The pioneering work of Clayton Christensen, particularly his book ‘The Innovator’s Dilemma: When New Technologies Cause Great Firms to Fail’ have greatly influenced the people’s understanding of new technological change, disruptive technologies and their products, and business models. Disruptive technologies may not be initially valued by existing customers as they generate products with different performance attributes and thus require users to significantly change their adoption behaviours to use the innovation.

As explained by Christensen (1997), disruptive technologies are more simple and economical than available technologies and also more reliable and convenient from the technical perspective.
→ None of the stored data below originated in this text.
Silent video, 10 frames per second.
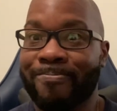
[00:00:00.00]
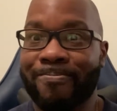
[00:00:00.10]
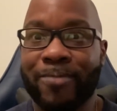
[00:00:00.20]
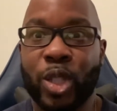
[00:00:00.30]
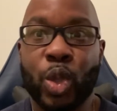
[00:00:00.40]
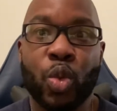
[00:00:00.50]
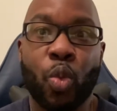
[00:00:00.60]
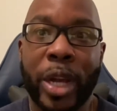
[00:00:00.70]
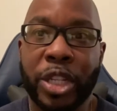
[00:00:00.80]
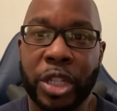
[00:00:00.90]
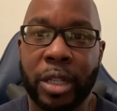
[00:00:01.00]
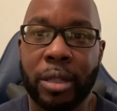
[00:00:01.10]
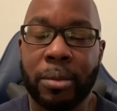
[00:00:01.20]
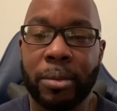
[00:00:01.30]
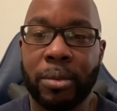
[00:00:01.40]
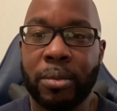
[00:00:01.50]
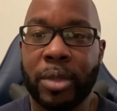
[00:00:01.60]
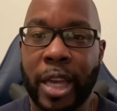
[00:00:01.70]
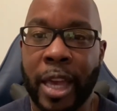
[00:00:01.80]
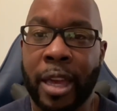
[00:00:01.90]
switching.
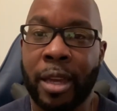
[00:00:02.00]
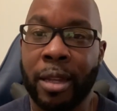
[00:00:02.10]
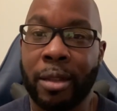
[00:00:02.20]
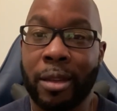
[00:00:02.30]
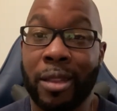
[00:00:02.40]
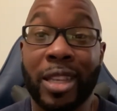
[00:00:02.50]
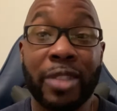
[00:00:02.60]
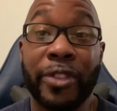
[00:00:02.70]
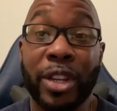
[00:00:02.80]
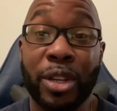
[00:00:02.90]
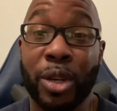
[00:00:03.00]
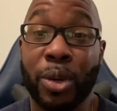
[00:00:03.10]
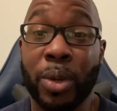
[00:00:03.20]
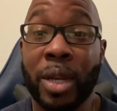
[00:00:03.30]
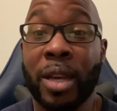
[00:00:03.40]
And in this video,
Disruptive innovation (DI) mostly uses new science and technologies in renovating consumer usage and buying pattern, and letting the consumer feel that the innovation is bringing real benefits (Cumming, 1998). DI also enables the creation of new markets (Sandberg, 2002), changes and migrates activities in the supply chain field, thereby impacting leader positions in established markets (Kenagy and Christensen, 2002). Therefore, innovations offered by disruptive technologies drive different product values into the market. In the 21st century, ICT is being considered a major cause for various existing industries, as, e.g., analogue photography, typewriters, VHS-cassettes and so on. These products have become obsolete as ICT has facilitated the creation of new industries.

In brief, disruptive innovation enables technical capability to become more convenient for customers and promotes maximal consumer benefit by breaking through existing and limited production techniques and procedures, commonly deployed by incumbents in a sector or an industry. Therefore, it extends the market boundary or creates new market causing changes in the industry and consequently impact the establishment by forming the foundation of a new competitive model. The key challenge is – can disruptive innovation grasp the demand of a non-mainstream market, and survey the unknown market and win over the consumer’s support in the potential emerging markets toward a successful global redesign necessitated by the diffusion of innovation.